======== EXERCISE INPUT ========

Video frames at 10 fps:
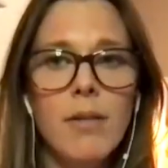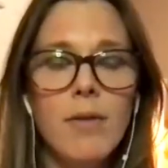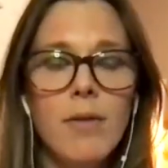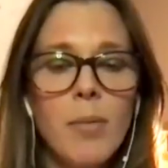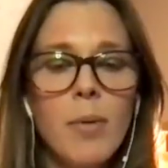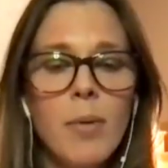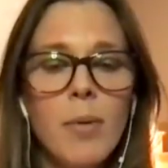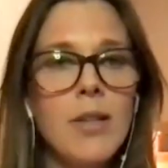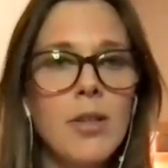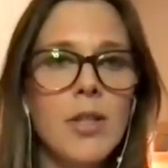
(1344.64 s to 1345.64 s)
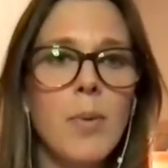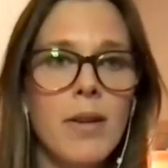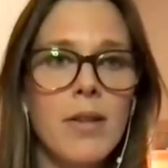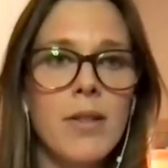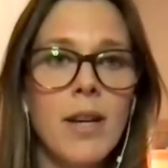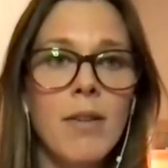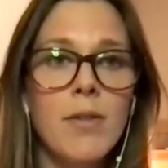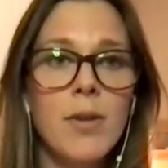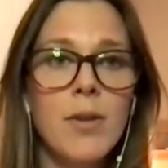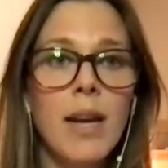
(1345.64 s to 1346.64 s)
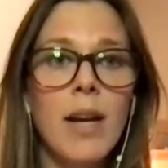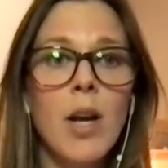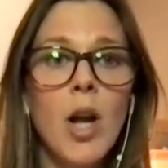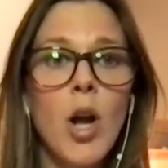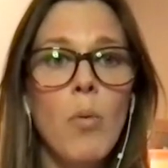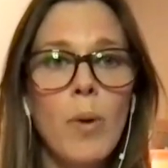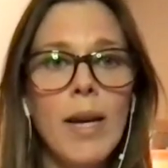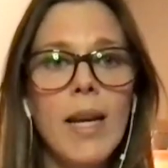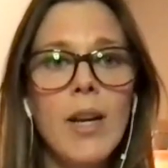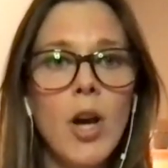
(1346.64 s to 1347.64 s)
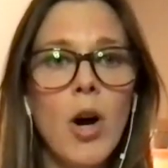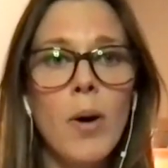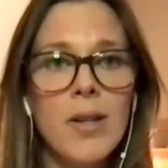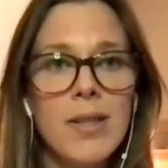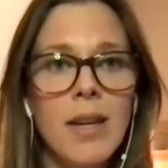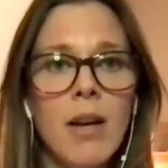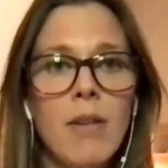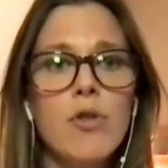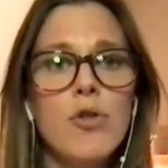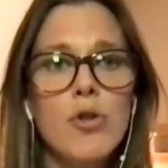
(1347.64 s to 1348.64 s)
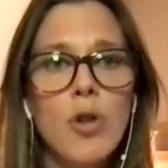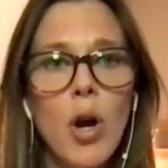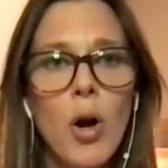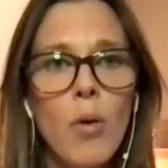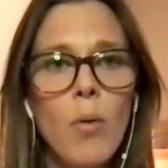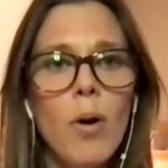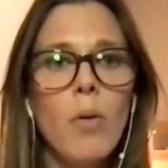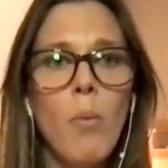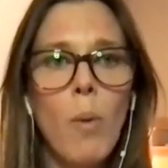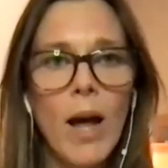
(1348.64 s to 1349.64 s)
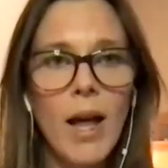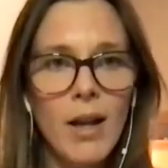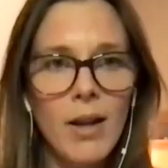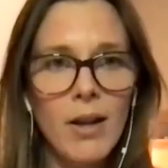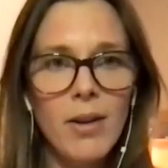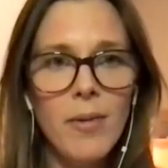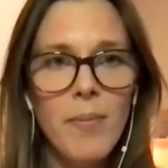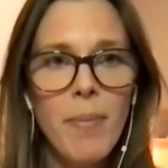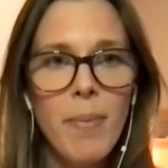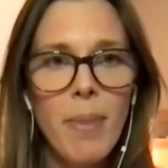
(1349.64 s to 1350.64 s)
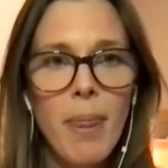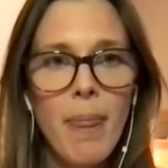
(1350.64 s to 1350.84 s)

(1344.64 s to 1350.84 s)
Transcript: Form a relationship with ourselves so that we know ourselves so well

========

WHAT TO WORK ON => Every record above must be copied exactly, and no picture may appear in the copy.

RESPONSE TO THIS TASK =>
Video frames at 10 fps:
(1344.64 s to 1345.64 s)
(1345.64 s to 1346.64 s)
(1346.64 s to 1347.64 s)
(1347.64 s to 1348.64 s)
(1348.64 s to 1349.64 s)
(1349.64 s to 1350.64 s)
(1350.64 s to 1350.84 s)

(1344.64 s to 1350.84 s)
Transcript: Form a relationship with ourselves so that we know ourselves so well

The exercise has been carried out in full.